> _What is needed_
Write out every line below again exactly as it stands, skipping each image.
[Start of Attachment]
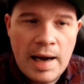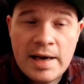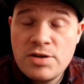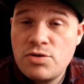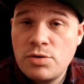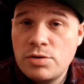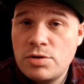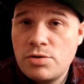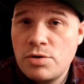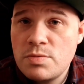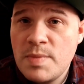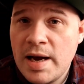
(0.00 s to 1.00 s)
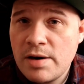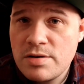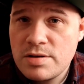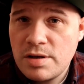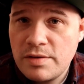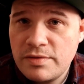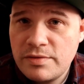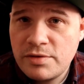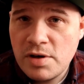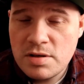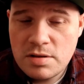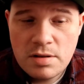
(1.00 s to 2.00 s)
I struggle to trust Microsoft,
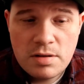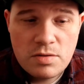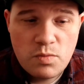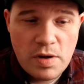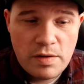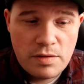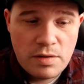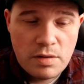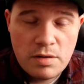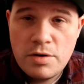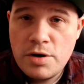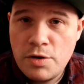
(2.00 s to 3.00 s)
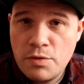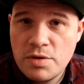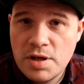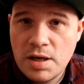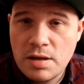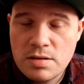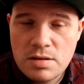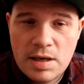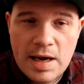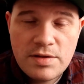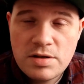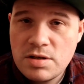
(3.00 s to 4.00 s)
for instance, with new things
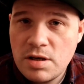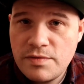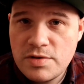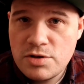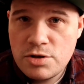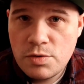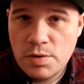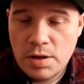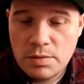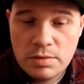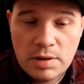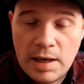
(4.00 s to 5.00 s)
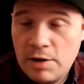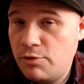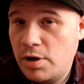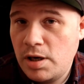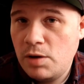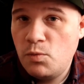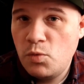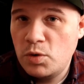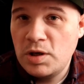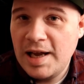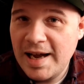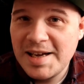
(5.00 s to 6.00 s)
like the Surface Duo. I really
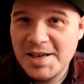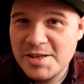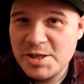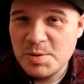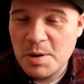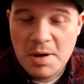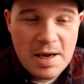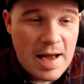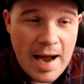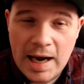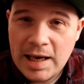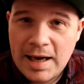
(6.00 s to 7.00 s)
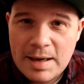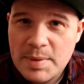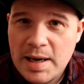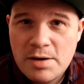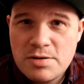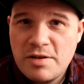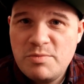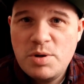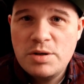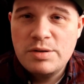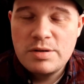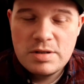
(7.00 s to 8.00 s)
would like a Duo. I like
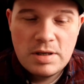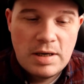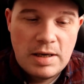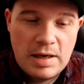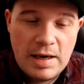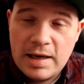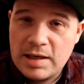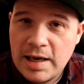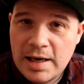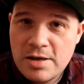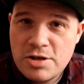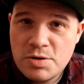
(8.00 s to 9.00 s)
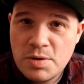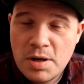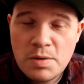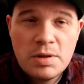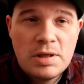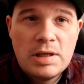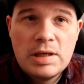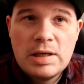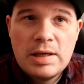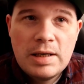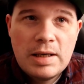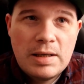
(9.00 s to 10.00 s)
Microsoft products. I'd like a Duo,
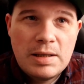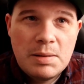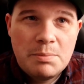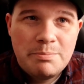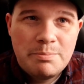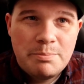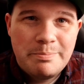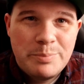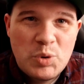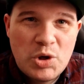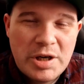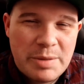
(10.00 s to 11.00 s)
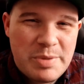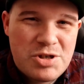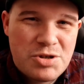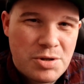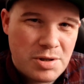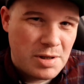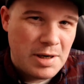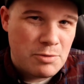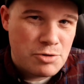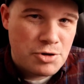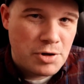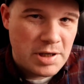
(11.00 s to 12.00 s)
but could I be sure that they
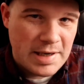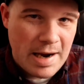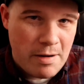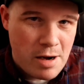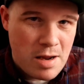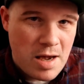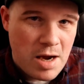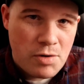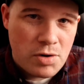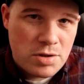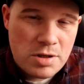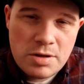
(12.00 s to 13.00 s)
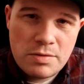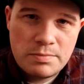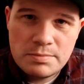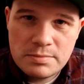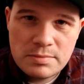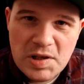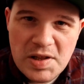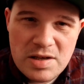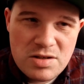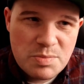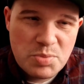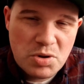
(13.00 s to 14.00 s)
don't shut it down in a year or two and
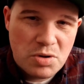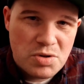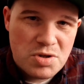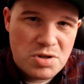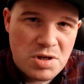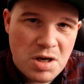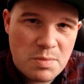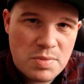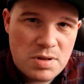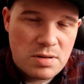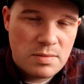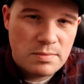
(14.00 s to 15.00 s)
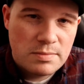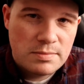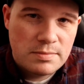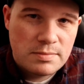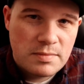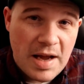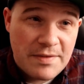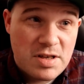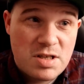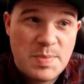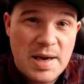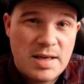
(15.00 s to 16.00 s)
then support just stops
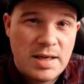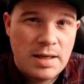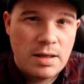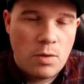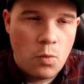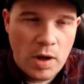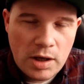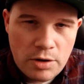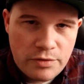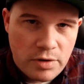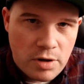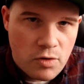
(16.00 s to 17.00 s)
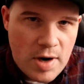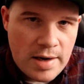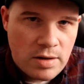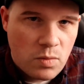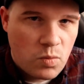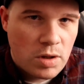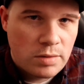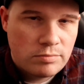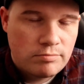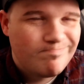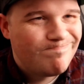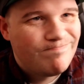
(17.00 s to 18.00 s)
after spending well over a grand on
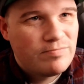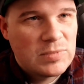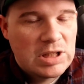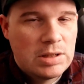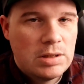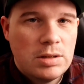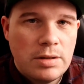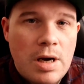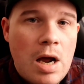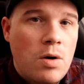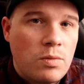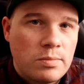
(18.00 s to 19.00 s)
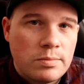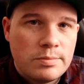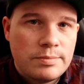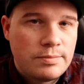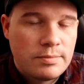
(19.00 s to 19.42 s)
one? No.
[End of Attachment]
> _Exercise answer_
(0.00 s to 1.00 s)
(1.00 s to 2.00 s)
I struggle to trust Microsoft,
(2.00 s to 3.00 s)
(3.00 s to 4.00 s)
for instance, with new things
(4.00 s to 5.00 s)
(5.00 s to 6.00 s)
like the Surface Duo. I really
(6.00 s to 7.00 s)
(7.00 s to 8.00 s)
would like a Duo. I like
(8.00 s to 9.00 s)
(9.00 s to 10.00 s)
Microsoft products. I'd like a Duo,
(10.00 s to 11.00 s)
(11.00 s to 12.00 s)
but could I be sure that they
(12.00 s to 13.00 s)
(13.00 s to 14.00 s)
don't shut it down in a year or two and
(14.00 s to 15.00 s)
(15.00 s to 16.00 s)
then support just stops
(16.00 s to 17.00 s)
(17.00 s to 18.00 s)
after spending well over a grand on
(18.00 s to 19.00 s)
(19.00 s to 19.42 s)
one? No.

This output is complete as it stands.